Chemokines are a large family of structurally homologues cytokines that have a role in the mediation and regulation of immune and inflammatory reactions. They are small polypeptides with a molecular weight of 7–15 kDa. Chemokines are classified by the number and location of N-terminal cysteine residues. The two major groups are CC chemokines (beta-chemokines), in which the cysteine residues are adjacent, and CXC chemokines (alpha-chemokines), in which cysteine residues are separated by one amino acid. The genes encoding CXC chemokines are clustered mainly in the 4q13 chromosome locus, whereas the members of CC chemokines are encoded by genes that are located mainly in the 17q112–12 locus [11]. Chemokines are grouped into two main subfamilies according to their function: inflammatory chemokines control the recruitment of leukocytes in inflammation and tissue injury and homeostatic chemokines fulfill housekeeping functions such as navigating leukocytes to and within secondary lymphoid organs, bone marrow, and thymus during hematopoiesis [12]. During inflammation, CXC chemokines act mainly on neutrophils while CC chemokines act mainly on monocytes, eosinophils, basophils, and lymphocytes [8, 13].

Chemokines, in particular inflammatory cytokines, can exert toxic effects via a direct mechanism, through binding to dopaminergic neurons, or by an indirect mechanism, through glial cell activation and the expression of inflammatory factors [3]. Chemokine receptors are seven transmembrane G-protein coupled receptors that chemokines exert their effects by binding them. Chemokines and receptors are inflammatory mediators with broad potential utility as biomarkers. Chemokines MCP-1 (monocyte chemoattractant protein-1; CCL2) and RANTES (regulated on activation normal T-cell expressed and secreted; CCL5) bind to receptors CCR2 and CCR5, respectively. Constitutive expression of chemokines and their receptors are required for migration, differentiation, and proliferation of glial and neuronal cells. Polymorphisms in the 5′ regulatory region of the genes may be correlated with their levels [14]. In neuroinflammation, increasing evidence of the CCL2-CCR2 and CCL5-CCR5 axes has been demonstrated. Expressional or functional variations caused by genetic polymorphisms of chemokines and their receptors may be associated with the predisposition, pathogenesis, and outcomes of human diseases. Disease-associated genetic variants of IL-8/CXCL8 (-251A/T), MCP-1/CCL2 (-2518G/A), RANTES/CCL5 (-28C/G), CCR2 (V64I), and CCR5 (-delta32) have been studied in different populations and ethnic groups with PD and late onset AD [6, 14].

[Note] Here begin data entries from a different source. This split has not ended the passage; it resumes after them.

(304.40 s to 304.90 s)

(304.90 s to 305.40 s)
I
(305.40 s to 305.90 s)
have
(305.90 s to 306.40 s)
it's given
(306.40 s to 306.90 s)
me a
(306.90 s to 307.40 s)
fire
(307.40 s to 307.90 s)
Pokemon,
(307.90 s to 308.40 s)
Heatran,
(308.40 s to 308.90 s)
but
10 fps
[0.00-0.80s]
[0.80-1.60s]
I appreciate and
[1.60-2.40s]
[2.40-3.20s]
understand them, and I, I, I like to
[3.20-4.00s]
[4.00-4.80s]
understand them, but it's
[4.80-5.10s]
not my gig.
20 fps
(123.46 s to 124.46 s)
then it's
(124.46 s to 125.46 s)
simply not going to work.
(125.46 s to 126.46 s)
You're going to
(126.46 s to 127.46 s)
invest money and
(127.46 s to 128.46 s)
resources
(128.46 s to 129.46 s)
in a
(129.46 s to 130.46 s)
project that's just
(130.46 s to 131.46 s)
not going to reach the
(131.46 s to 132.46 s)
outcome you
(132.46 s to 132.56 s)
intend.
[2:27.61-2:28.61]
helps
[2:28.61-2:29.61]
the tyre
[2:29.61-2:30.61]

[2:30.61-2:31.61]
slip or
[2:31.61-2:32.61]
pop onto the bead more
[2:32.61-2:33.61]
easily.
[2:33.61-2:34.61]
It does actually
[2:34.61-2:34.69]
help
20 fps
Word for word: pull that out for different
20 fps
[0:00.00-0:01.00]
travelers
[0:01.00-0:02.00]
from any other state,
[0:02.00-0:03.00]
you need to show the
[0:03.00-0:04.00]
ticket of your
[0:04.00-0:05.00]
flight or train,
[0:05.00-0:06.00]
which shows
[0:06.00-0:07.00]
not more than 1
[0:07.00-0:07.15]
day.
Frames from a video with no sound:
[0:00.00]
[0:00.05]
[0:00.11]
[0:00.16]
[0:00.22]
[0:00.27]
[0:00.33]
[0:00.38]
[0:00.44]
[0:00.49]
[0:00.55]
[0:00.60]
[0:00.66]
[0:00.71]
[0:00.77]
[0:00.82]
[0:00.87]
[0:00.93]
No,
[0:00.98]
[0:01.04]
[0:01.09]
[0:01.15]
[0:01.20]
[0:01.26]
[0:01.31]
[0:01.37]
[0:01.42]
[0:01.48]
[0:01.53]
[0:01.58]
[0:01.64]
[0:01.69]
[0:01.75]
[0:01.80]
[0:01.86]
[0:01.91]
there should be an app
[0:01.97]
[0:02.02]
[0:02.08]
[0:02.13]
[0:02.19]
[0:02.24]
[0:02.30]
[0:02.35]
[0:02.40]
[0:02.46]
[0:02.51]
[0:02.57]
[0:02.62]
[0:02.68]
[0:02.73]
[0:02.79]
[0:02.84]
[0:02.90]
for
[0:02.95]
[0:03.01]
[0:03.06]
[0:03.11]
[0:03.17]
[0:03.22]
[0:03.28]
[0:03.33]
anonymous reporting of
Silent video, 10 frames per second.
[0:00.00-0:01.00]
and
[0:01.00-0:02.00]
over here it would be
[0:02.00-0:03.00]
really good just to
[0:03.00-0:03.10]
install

Genetic predisposition has been suggested as an important factor in the etiopathogenesis of PD. In this study, our aim was to assess whether there were genetically driven differences between the immune responses of healthy people and those with PD, specifically in terms of polymorphisms in chemokines and their receptor genes IL-8, MCP-1, RANTES, CCR2, and CCR5.

2. Materials and Methods

2.1. Patients and Controls

Thirty patients with clinically definite idiopathic PD, according to the PD Society Brain Bank criteria, were enrolled for the study. All patients were recruited from the outpatient clinic of the Neurology Department, Faculty of Medicine, Isparta Süleyman Demirel University (SDU). Isparta is in southwest Turkey, has a low influence of migration from other countries and interregional movement, and has a population of 230,000 that only 5 percent of them are resettlers.

The average age of disease onset was 62.87 years (range 37–77) and the mean duration of disease was 2.37 years (with a range of 1–4) for PD patients (14 male and 16 female). A total of 60 healthy control subjects (18 male and 42 female) were recruited from relatives or friends of patients in general medical clinics. Their mean age was 60.52 years (range 39–80). Healthy control volunteers and patients were excluded from the study if there were any indications of dementia, stroke, secondary parkinsonism, hypertension, neoplastic or hematological disorders, alcoholism, diabetes, recent infection, hepatic or renal insufficiency, or systemic inflammatory disease.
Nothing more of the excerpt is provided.